__WORK TO COMPLETE__.
The answer must be every line of the records below that holds the word "language".

***

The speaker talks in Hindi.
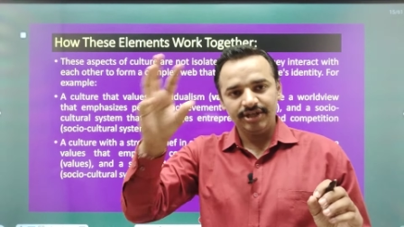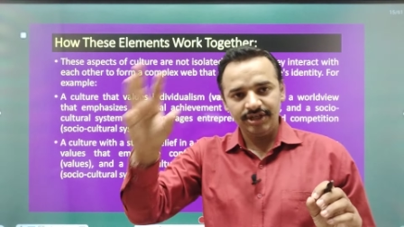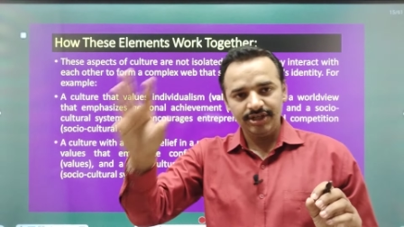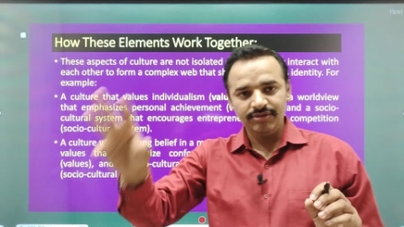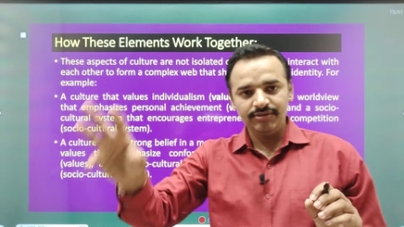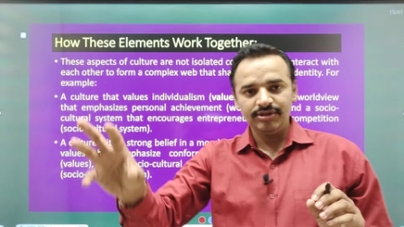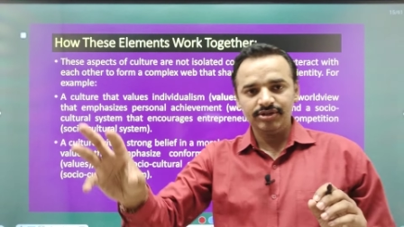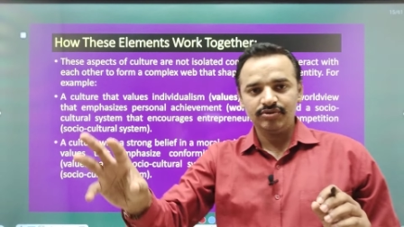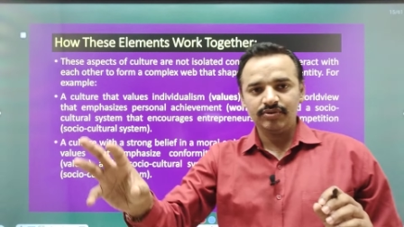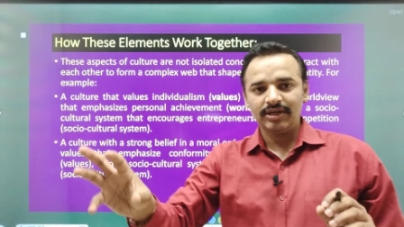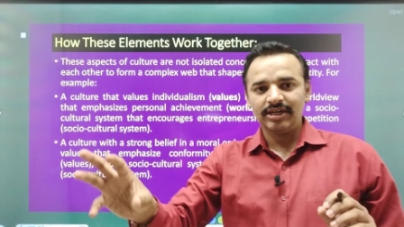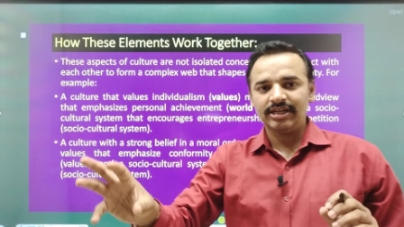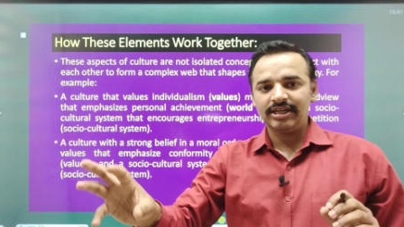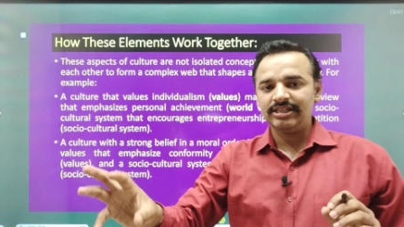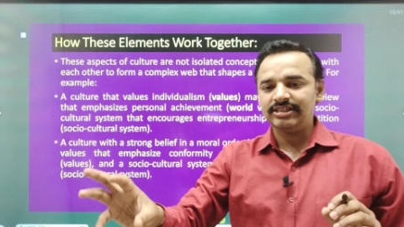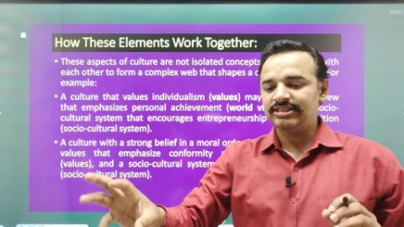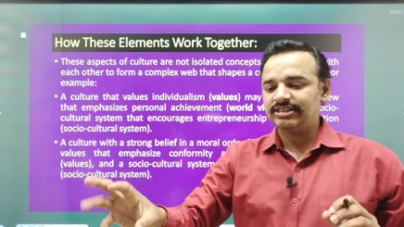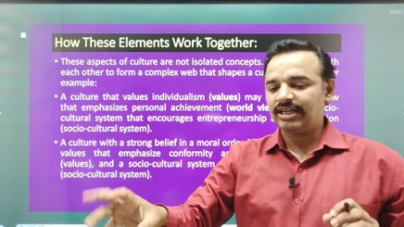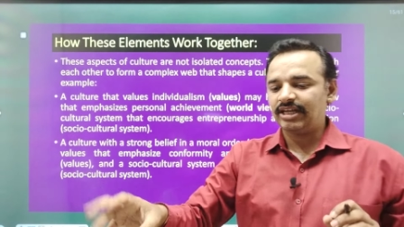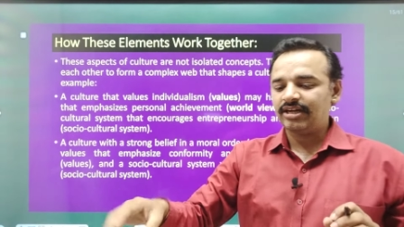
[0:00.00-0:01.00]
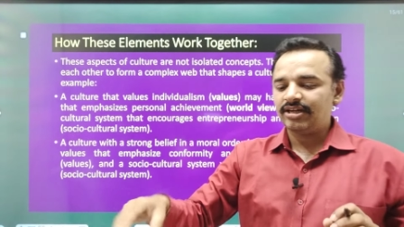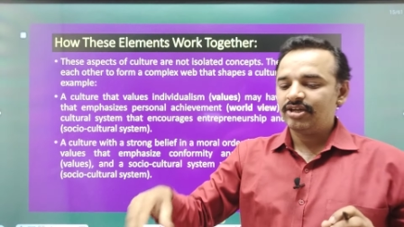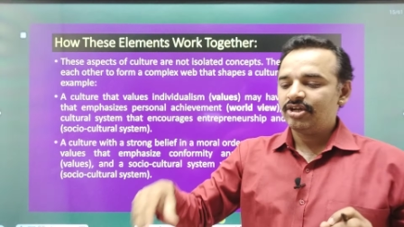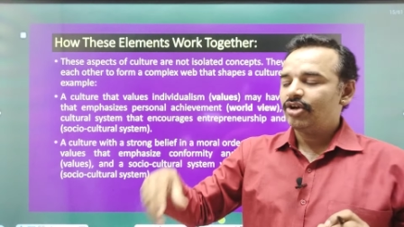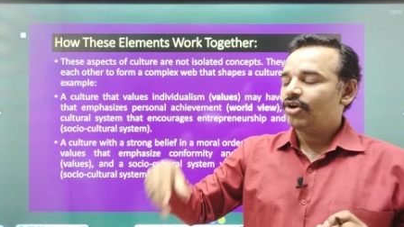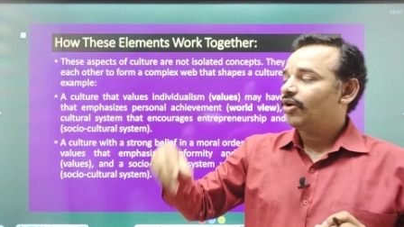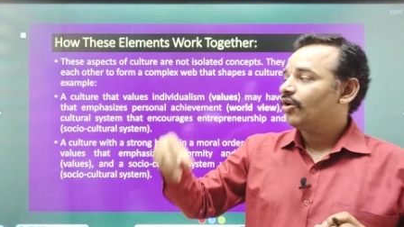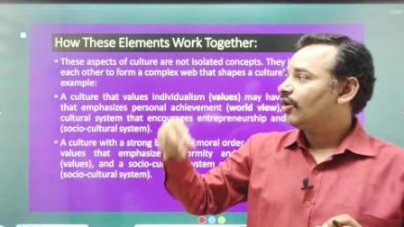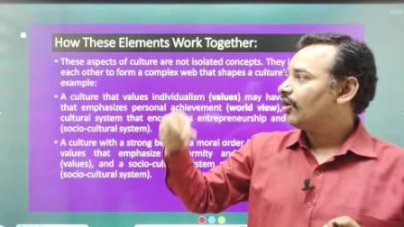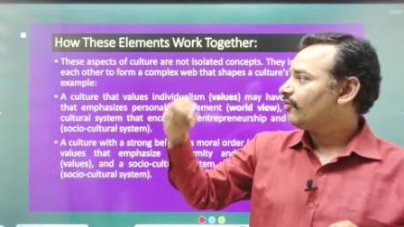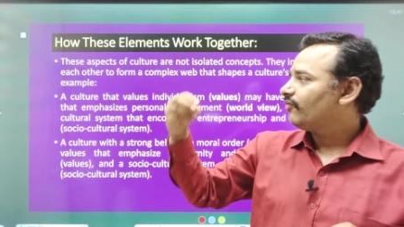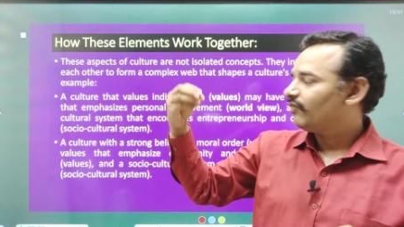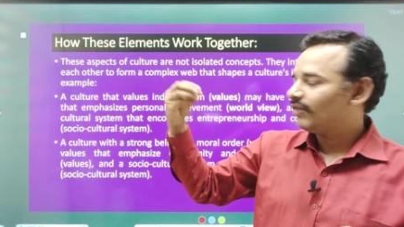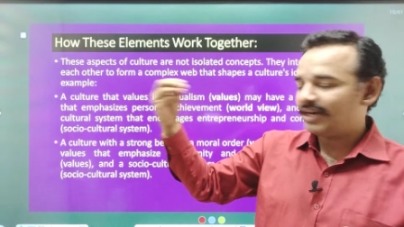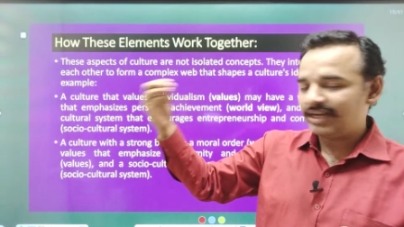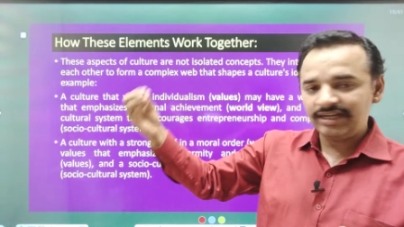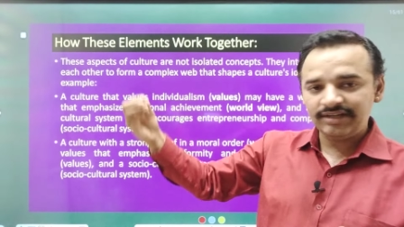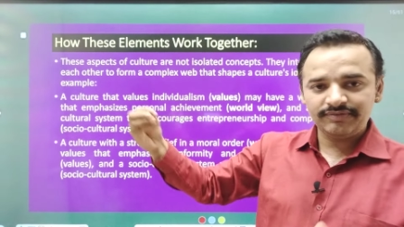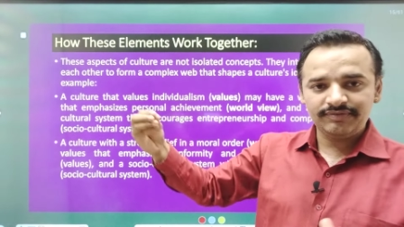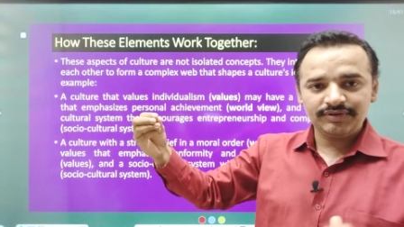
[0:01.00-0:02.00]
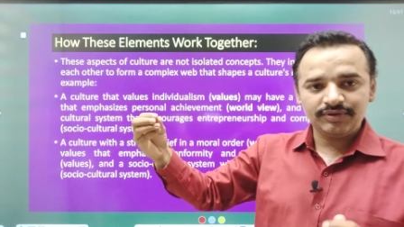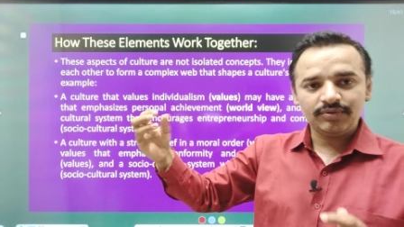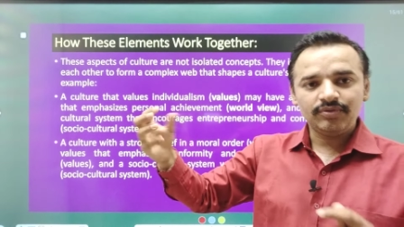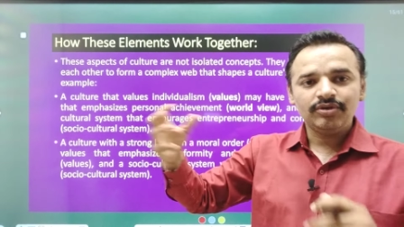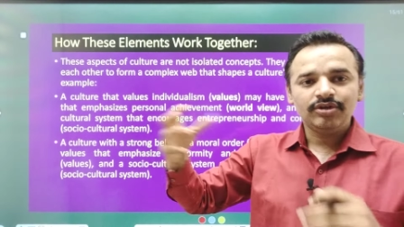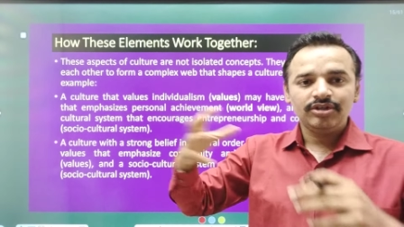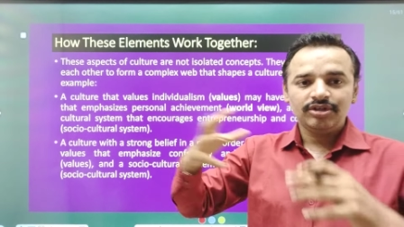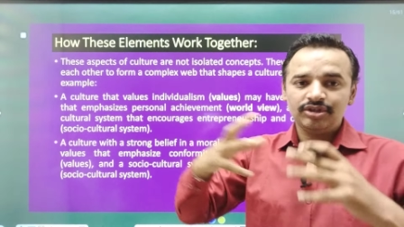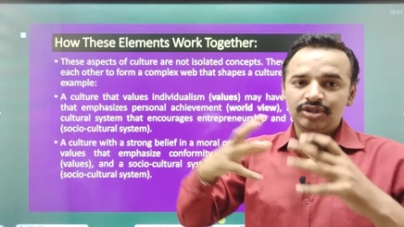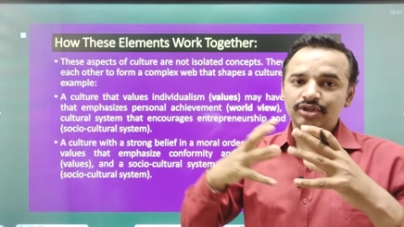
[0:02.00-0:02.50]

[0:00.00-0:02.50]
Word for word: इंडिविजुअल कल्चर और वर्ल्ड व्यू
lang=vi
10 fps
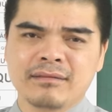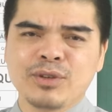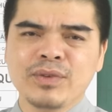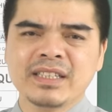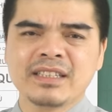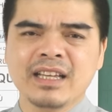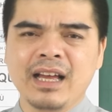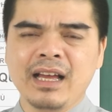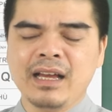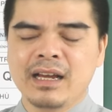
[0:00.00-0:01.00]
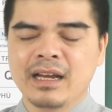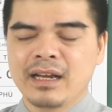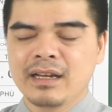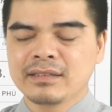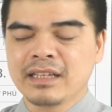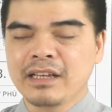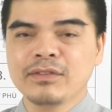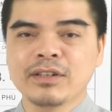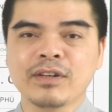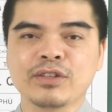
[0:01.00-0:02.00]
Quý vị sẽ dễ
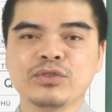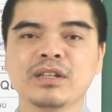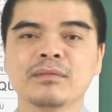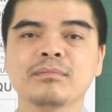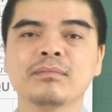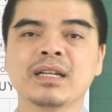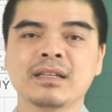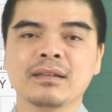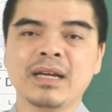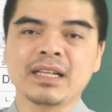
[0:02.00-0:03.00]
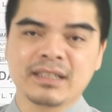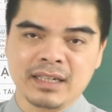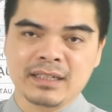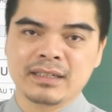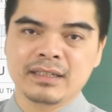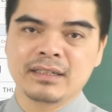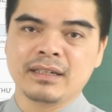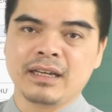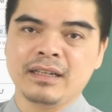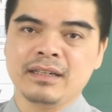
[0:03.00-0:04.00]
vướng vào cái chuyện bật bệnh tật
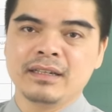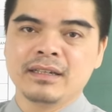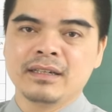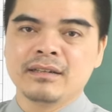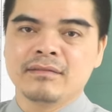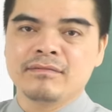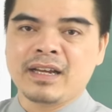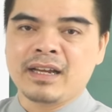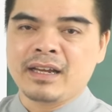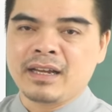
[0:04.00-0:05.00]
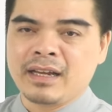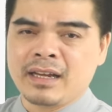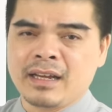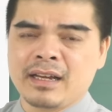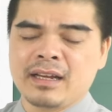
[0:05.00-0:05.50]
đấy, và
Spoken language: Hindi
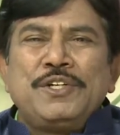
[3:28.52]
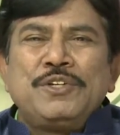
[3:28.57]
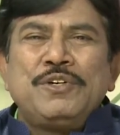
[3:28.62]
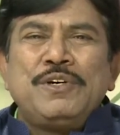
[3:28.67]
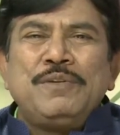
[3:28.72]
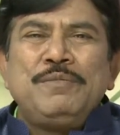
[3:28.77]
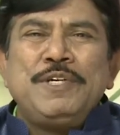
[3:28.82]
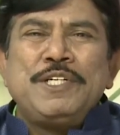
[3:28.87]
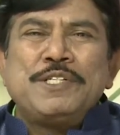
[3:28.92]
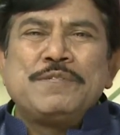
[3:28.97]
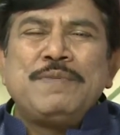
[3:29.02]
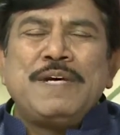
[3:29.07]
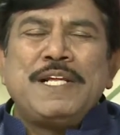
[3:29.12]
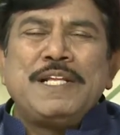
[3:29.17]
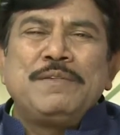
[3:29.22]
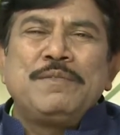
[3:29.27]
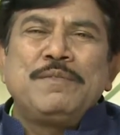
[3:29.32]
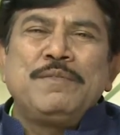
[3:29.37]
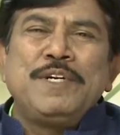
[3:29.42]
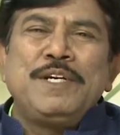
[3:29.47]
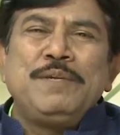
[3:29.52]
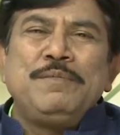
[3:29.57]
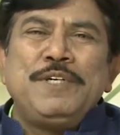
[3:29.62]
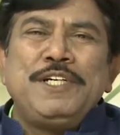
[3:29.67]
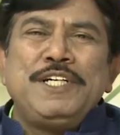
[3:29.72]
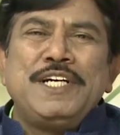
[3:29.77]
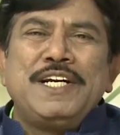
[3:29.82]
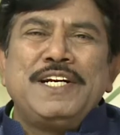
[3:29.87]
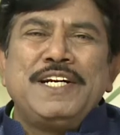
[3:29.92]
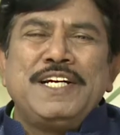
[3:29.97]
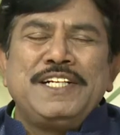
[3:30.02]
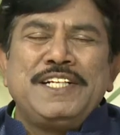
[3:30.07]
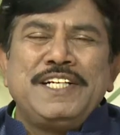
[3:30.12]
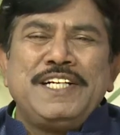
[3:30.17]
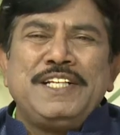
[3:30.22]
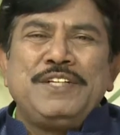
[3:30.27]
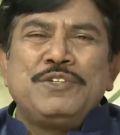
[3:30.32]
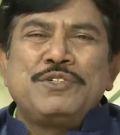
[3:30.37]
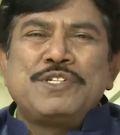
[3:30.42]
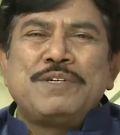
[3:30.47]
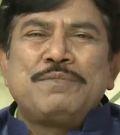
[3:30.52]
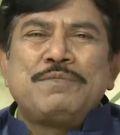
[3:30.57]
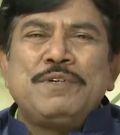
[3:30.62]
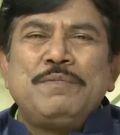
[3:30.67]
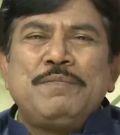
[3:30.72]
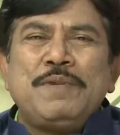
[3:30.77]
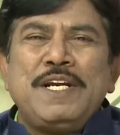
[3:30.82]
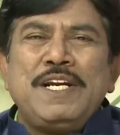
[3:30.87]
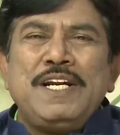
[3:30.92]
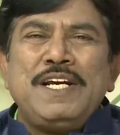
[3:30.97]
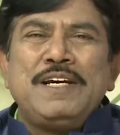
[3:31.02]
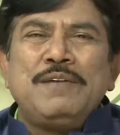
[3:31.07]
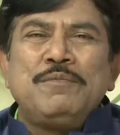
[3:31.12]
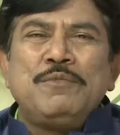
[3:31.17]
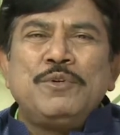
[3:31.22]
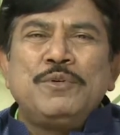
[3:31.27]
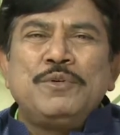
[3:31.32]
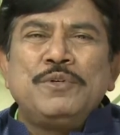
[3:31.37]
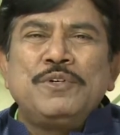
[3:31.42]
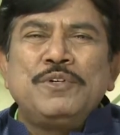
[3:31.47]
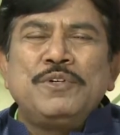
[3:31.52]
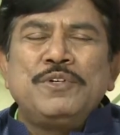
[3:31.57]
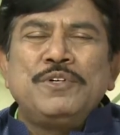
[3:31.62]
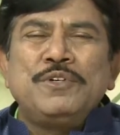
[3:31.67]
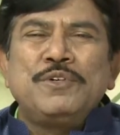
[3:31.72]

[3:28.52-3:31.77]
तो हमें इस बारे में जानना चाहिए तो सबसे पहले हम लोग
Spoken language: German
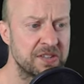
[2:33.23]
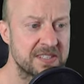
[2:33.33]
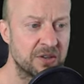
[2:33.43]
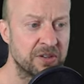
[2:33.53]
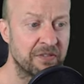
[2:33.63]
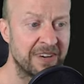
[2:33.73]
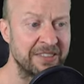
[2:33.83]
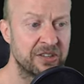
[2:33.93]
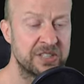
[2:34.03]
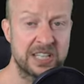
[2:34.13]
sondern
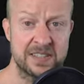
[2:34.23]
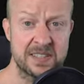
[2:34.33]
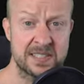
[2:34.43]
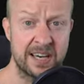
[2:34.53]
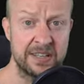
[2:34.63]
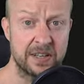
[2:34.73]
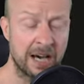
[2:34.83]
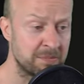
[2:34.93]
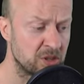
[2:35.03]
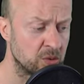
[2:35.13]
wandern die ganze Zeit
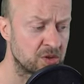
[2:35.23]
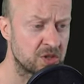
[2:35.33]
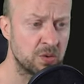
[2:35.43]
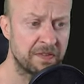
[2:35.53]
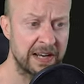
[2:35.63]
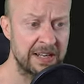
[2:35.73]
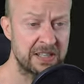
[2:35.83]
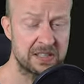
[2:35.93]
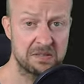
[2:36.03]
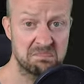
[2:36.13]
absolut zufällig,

***

__EXERCISE RESULT__.
Spoken language: Hindi
Spoken language: German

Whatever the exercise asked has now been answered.